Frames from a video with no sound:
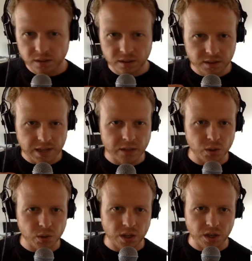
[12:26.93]
That's
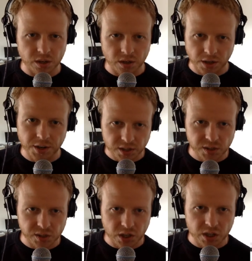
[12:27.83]
what a nice
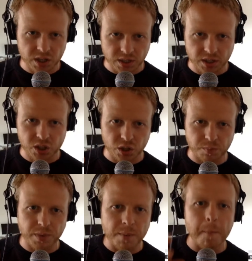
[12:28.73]
touch, and that
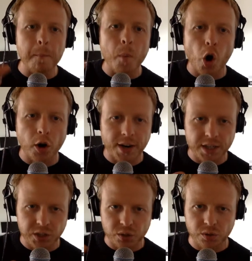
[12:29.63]
should be more
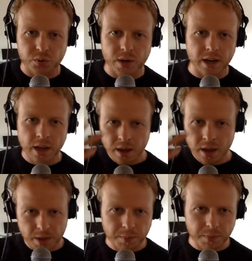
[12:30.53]
into the track.
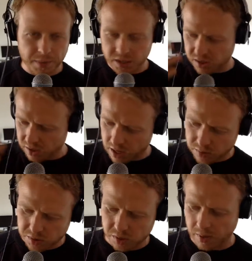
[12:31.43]
Maybe mix
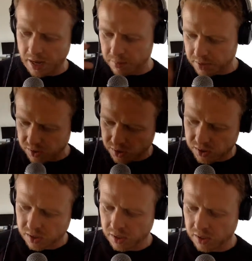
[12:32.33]
down some
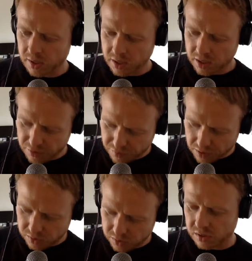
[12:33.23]
elements, leave
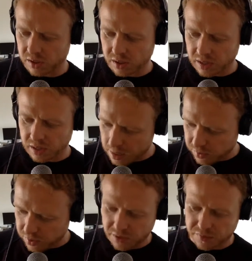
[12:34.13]
out the
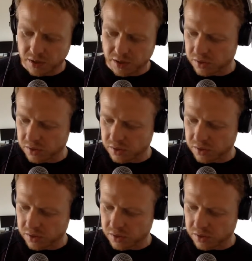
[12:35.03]
claps, leave out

## Instructions for the task
A faithful transcription of the material, with no pictures, is the expected result.

## Reply
Frames from a video with no sound:
[12:26.93]
That's
[12:27.83]
what a nice
[12:28.73]
touch, and that
[12:29.63]
should be more
[12:30.53]
into the track.
[12:31.43]
Maybe mix
[12:32.33]
down some
[12:33.23]
elements, leave
[12:34.13]
out the
[12:35.03]
claps, leave out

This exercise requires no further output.